How Lab Mice Are Helping Detect Deepfakes

PCMag
PC Magazine
Published in
4 min readAug 9, 2019

Systems for detecting fake audio and video are improving, but actually solving the problem may require thinking outside the box. Enter the mice.

By Neil J. Rubenking

“I’ll believe it when I see it with my own eyes!” Once a common phrase, this statement just doesn’t hold water anymore, thanks to deepfake videos that manipulate footage to change people’s appearance and the words coming out of their mouths.

Creating a convincing deepfake takes a lot of time and computing power, as does training computers to distinguish humans from deepfakes. At the Black Hat conference this week, a cross-discipline team of researchers presented some novel ideas on how to manage the problem, looking specifically at the problem of generating voice audio that sounds human.

George Williams, Director of Data Science at the University of Oregon, reminded attendees of the 1938 Orson Welles “War of the Worlds” radio broadcast, a fictional tale of a Martian invasion that many believed to be real. “The reports of panic may have been exaggerated,” said Williams, “but it’s still useful to compare with the events of today, in the era of disinformation and fake news.”

“The big difference,” he continued, “is that you can craft high-quality, realistic content for disinformation. Tools are readily available, and some are open source. A parade of politicians and tech leaders warning us of some disaster-a well-timed fake of a CEO saying something they didn’t-that could spark some kind of catastrophe. It could destabilize a financial market, or ignite a powder keg of civil or military conflict around the globe, a true war of the worlds.”

Williams cited a study that challenged humans and algorithms to distinguish real talk from generated talk. Humans got it right about 88 percent of the time, while the algorithm did better at 92 percent. “That sounds good,” he said, “but think of the millions of content items created daily.

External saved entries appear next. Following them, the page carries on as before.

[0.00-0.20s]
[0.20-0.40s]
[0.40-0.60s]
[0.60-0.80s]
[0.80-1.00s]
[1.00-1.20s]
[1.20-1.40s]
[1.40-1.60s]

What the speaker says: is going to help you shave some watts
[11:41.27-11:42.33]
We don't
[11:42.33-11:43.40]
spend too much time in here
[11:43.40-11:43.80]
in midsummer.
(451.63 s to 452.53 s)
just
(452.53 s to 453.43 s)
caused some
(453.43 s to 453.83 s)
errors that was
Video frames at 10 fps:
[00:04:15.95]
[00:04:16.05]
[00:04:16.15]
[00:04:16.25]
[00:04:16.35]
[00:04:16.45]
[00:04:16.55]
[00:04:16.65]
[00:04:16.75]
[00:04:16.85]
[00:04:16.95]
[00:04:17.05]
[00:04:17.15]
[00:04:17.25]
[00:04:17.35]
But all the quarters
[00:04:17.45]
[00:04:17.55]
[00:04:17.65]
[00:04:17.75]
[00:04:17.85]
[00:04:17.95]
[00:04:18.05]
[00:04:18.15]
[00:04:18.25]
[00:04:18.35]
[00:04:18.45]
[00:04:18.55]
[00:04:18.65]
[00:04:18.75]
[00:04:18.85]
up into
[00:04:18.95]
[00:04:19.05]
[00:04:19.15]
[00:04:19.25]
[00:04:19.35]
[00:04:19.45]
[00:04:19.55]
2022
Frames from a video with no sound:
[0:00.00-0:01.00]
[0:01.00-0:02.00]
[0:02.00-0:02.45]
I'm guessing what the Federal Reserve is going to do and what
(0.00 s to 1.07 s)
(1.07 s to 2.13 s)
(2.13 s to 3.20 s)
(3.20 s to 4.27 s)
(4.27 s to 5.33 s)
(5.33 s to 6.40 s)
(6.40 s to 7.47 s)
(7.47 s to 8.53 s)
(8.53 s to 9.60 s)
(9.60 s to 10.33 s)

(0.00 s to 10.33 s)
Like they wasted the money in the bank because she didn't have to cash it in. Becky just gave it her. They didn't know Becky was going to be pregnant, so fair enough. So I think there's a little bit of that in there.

Even a small error rate means some fakes get through, and some genuine content gets flagged as fake.”

Techniques for Deepfake Creation

Alex Comerford, a data scientist at Bloomberg, reviewed the history of generated speech, from Microsoft Mike in 1999 to Google’s Tacotron 2, released last year. Each iteration sounded more human than the last.

“Over the phone, I’d be fooled,” Comerford said of the Tacotron sample.

One powerful technique for creating these convincing voices, referred to as a General Adversarial Network, pits two programs against each other. One tries to create a convincing voice, the other tries to distinguish the fake from real voices. Each gets better and better at its task. Another technique called bispectral analysis, borrowed from signal processing science, also proved effective.

“The takeaway is that detection is a cat and mouse game. What works now may not be the long-term solution,” said Comerford.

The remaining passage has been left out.